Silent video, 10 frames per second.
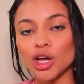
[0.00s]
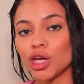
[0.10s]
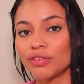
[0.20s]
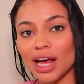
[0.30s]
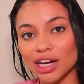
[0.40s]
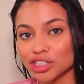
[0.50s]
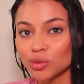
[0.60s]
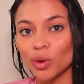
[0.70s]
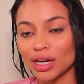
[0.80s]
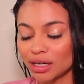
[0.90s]
you have to
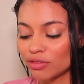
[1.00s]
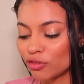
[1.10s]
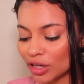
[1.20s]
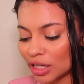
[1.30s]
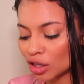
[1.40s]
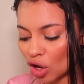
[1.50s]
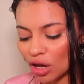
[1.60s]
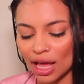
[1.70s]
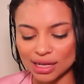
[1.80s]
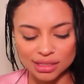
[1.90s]
actually wait in a freaking
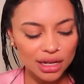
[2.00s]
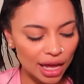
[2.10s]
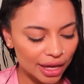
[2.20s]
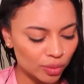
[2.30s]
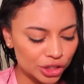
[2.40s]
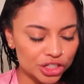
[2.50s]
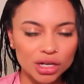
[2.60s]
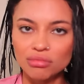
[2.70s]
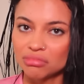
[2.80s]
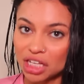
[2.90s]
long ass line, which
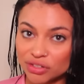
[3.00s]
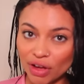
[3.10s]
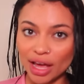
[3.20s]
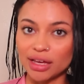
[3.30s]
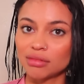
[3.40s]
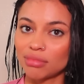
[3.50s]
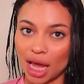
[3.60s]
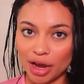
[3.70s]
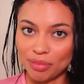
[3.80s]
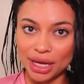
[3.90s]
it's fine. I
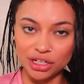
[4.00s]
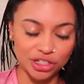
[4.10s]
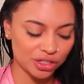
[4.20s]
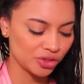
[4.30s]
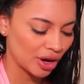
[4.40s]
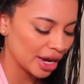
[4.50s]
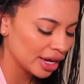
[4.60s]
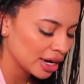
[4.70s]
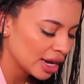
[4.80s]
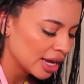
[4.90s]
have patience,
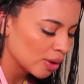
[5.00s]
right?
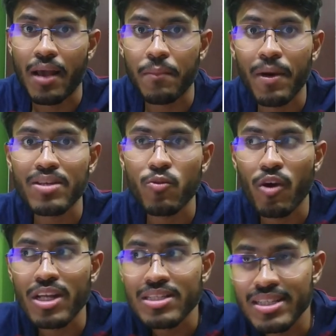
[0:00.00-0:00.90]
but
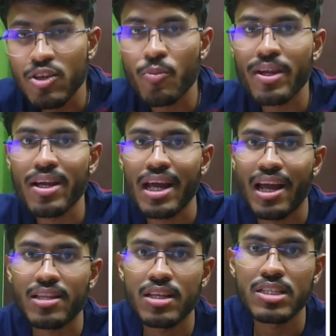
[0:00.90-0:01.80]
one is cubical
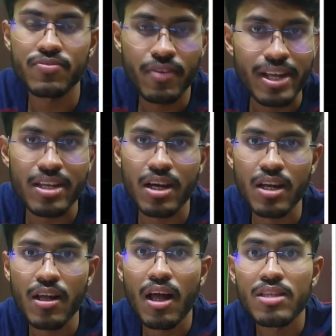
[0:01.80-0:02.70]
and another is spherical,
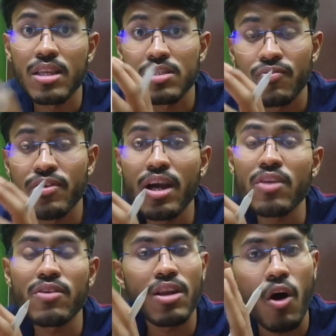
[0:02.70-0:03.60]
the sphere
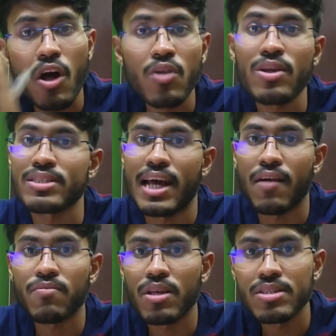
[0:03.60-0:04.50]
will always have
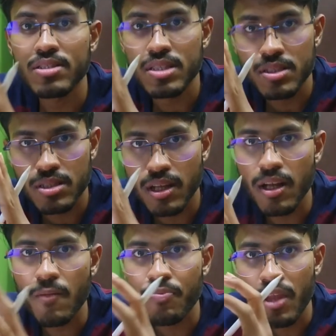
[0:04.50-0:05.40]

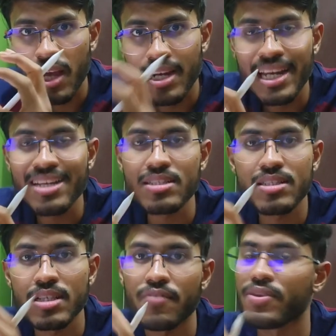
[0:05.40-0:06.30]
the least
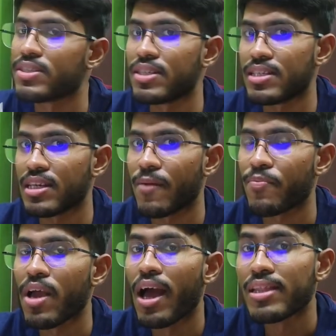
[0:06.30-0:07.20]
surface area.
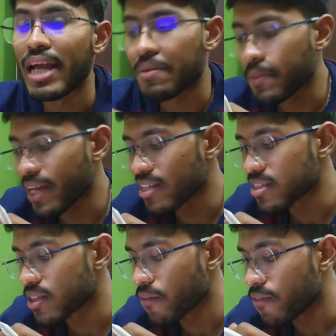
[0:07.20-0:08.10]
That means
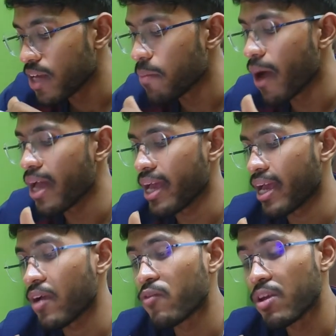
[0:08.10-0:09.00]
the V by
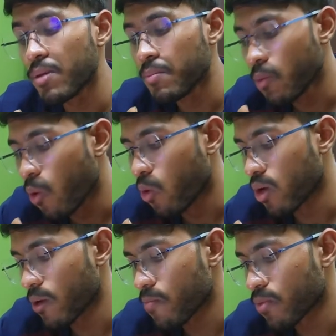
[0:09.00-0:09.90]
A will be more
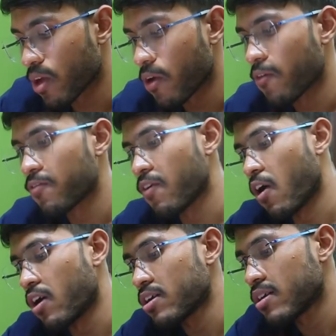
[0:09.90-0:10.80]

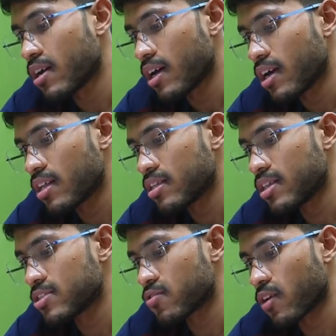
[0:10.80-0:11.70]
for
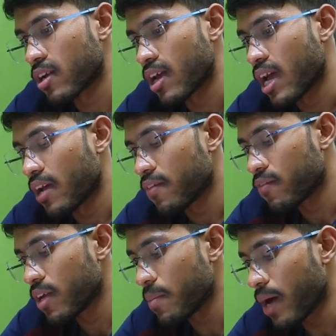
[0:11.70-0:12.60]
this one.
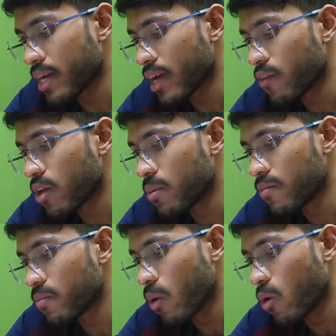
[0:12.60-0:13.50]
V by A will be
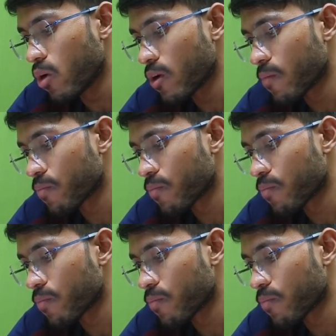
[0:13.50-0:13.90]
more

────────

Your task :: Starting with the line that holds "[0:05.40-0:06.30]", reproduce exactly each line up to and including the last line of the material above, and drop the pictures.

Your response ::
[0:05.40-0:06.30]
the least
[0:06.30-0:07.20]
surface area.
[0:07.20-0:08.10]
That means
[0:08.10-0:09.00]
the V by
[0:09.00-0:09.90]
A will be more
[0:09.90-0:10.80]

[0:10.80-0:11.70]
for
[0:11.70-0:12.60]
this one.
[0:12.60-0:13.50]
V by A will be
[0:13.50-0:13.90]
more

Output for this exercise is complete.